Starring: Jack Lemmon, Virna Lisi, Terry-Thomas
Director: Richard Quine
Running Time: 118 mins
How To Murder Your Wife is an American film about a bachelor living the high life who, after a drunken night out, finds himself unexpectedly married. Frustrated with the situation, he sets out to plan the murder of his new wife.
Disregarding the fact that the title’s a little off-putting, How To Murder Your Wife is a decent screwball comedy, something that we didn’t see too much of in the 1960s. With strong performances across the board, and a decent sense of humour. It maybe doesn’t live up to the potential of its bizarre title, but it’s still an easy-going and light-hearted watch.
Now, the main thing that I’ve got to point out about this film is the nature of the humour, which some may consider a little sexist. The first line of the film, for instance, ends with the women going ‘back to their kitchens…where they belong’.
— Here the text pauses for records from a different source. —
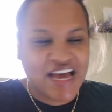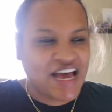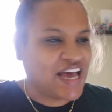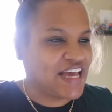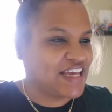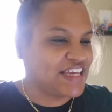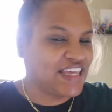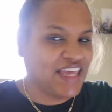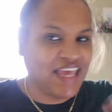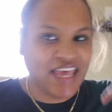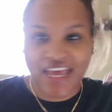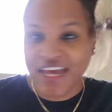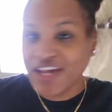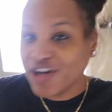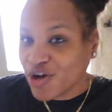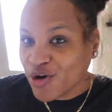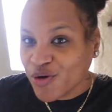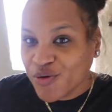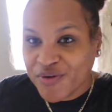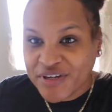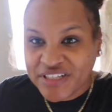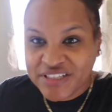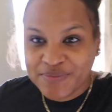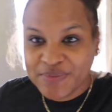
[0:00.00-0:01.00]
I can't
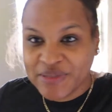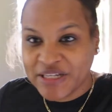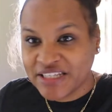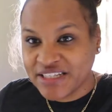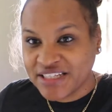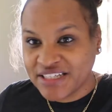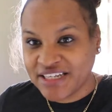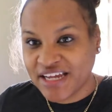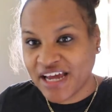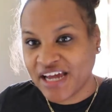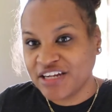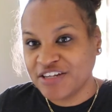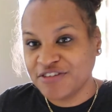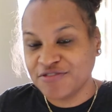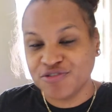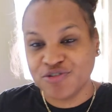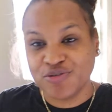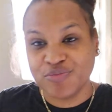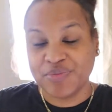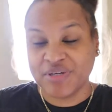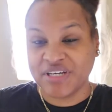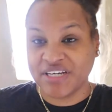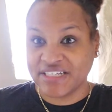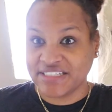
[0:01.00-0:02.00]
always be in the dining
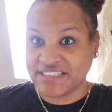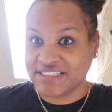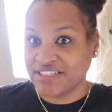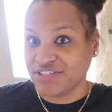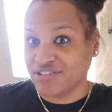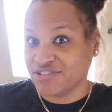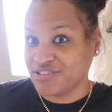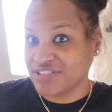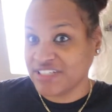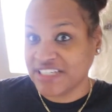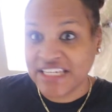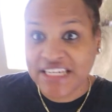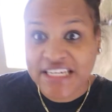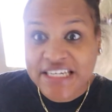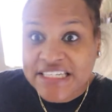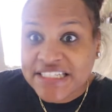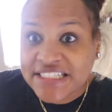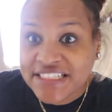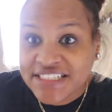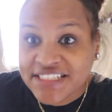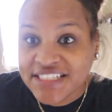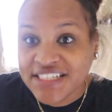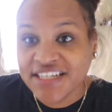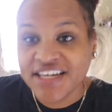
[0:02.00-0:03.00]
room because there's
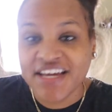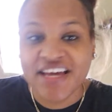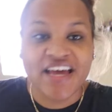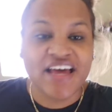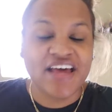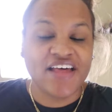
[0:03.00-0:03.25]
kids, they're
If you look at this film in a modern context, it’s likely that some may be slightly offended, but actually, following the way the film plays out, it’s not that sexist at all. Yes, a few jokes here and there do demonstrate dated attitudes, but you also get a lot of women making fun of men, and, as many screwballs do so well, often end up getting the upper hand on their husbands in various hilarious ways.
So, as a disclaimer, don’t watch this if you’re hyper-sensitive to that sort of humour, but if you can turn a blind eye to some of it, there’s a lot to enjoy here. The best of all comes from the performances from all of the lead actors. Jack Lemmon plays a role that blends his classically more nervous character with an assured, successful man, and he does it really well.
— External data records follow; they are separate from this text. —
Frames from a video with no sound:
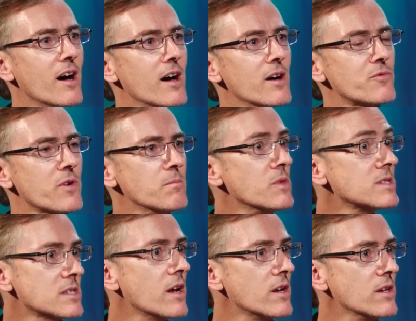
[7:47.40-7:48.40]
uh, from the
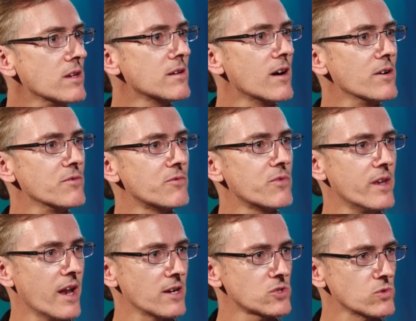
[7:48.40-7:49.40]
study of
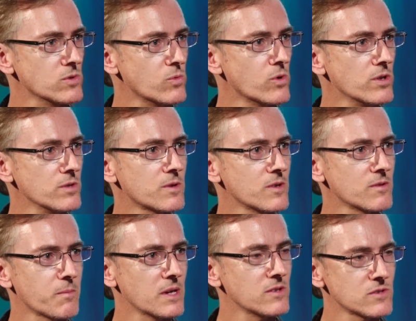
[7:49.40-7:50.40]
the natural world,
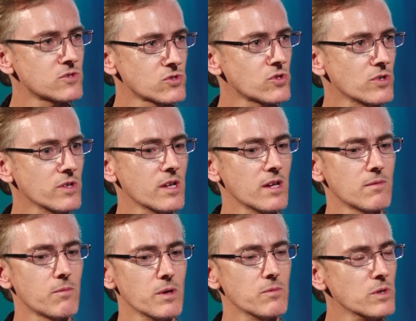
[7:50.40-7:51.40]
because
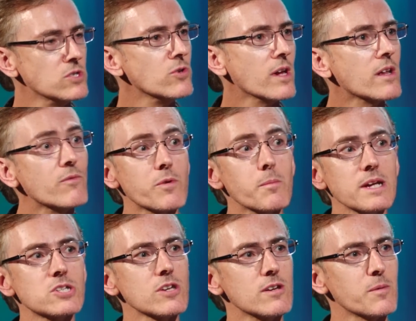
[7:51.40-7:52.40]
certainly we, we do get
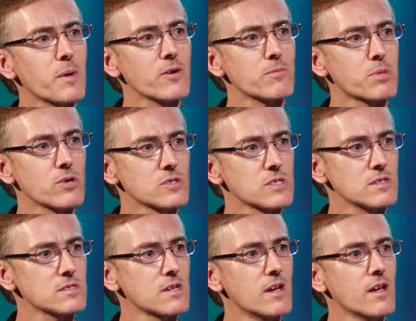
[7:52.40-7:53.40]
information about
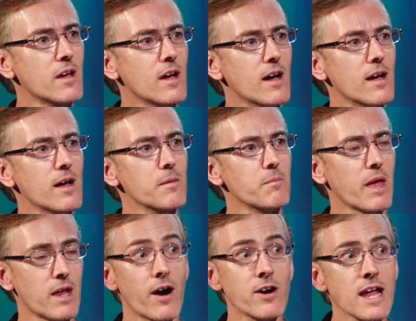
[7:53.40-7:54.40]
persons um,
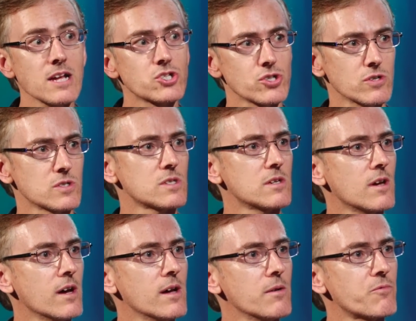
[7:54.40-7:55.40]
and our natures
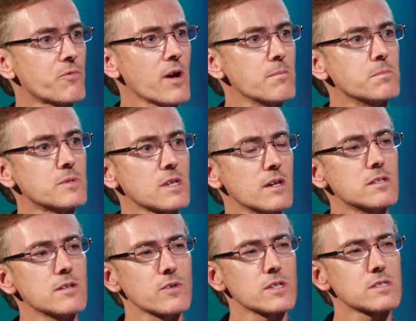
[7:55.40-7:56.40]
uh, from
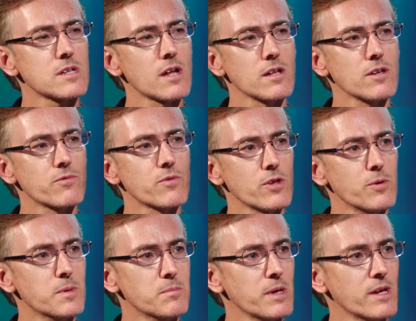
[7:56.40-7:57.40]
scientific study of
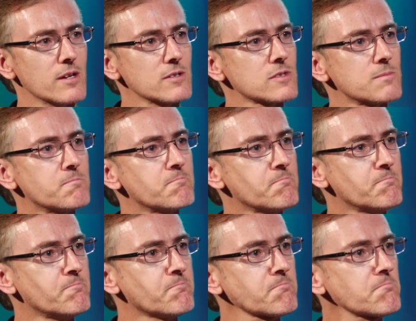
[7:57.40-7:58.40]
human beings.
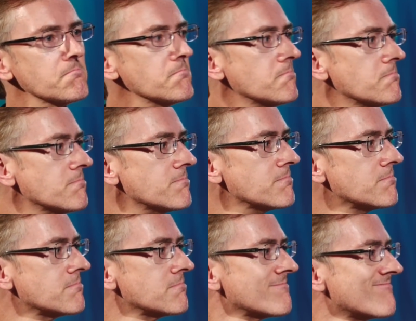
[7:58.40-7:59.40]
Uh, I
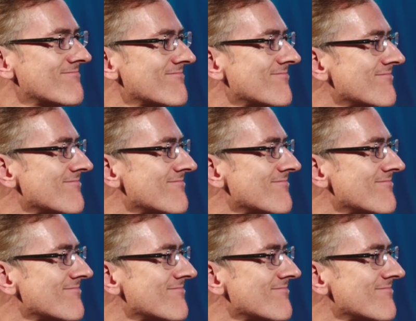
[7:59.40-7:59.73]
have uh,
Beyond Lemmon, however, you’ve got some brilliantly fun performances from the likes of Virna Lisi, Terry-Thomas, Eddie Mayehoff and Claire Trevor. All the actors embrace the bizarre plot in this film, and do a great job at bringing a light-hearted sense of humour to it all, which makes it a very easy watch.
The plot isn’t quite as good as the acting or the humour. On the whole, this is a very predictable and generic screwball that doesn’t offer too much in terms of the story as you’d like. It’s great for an easy watch, but that doesn’t mean it’s a great film, and there are definitely a few lull periods where the comedy settles down in exchange for some plot exposition, but it’s never particularly interesting to follow.
The light-hearted atmosphere takes away from the actual details of the plot, and, maybe with some slightly better writing, this could have been both an engaging and fun film, but on the whole, it’s a simple, easy watch with some good laughs and fun performances, and that’s why it gets a 7.2 from me.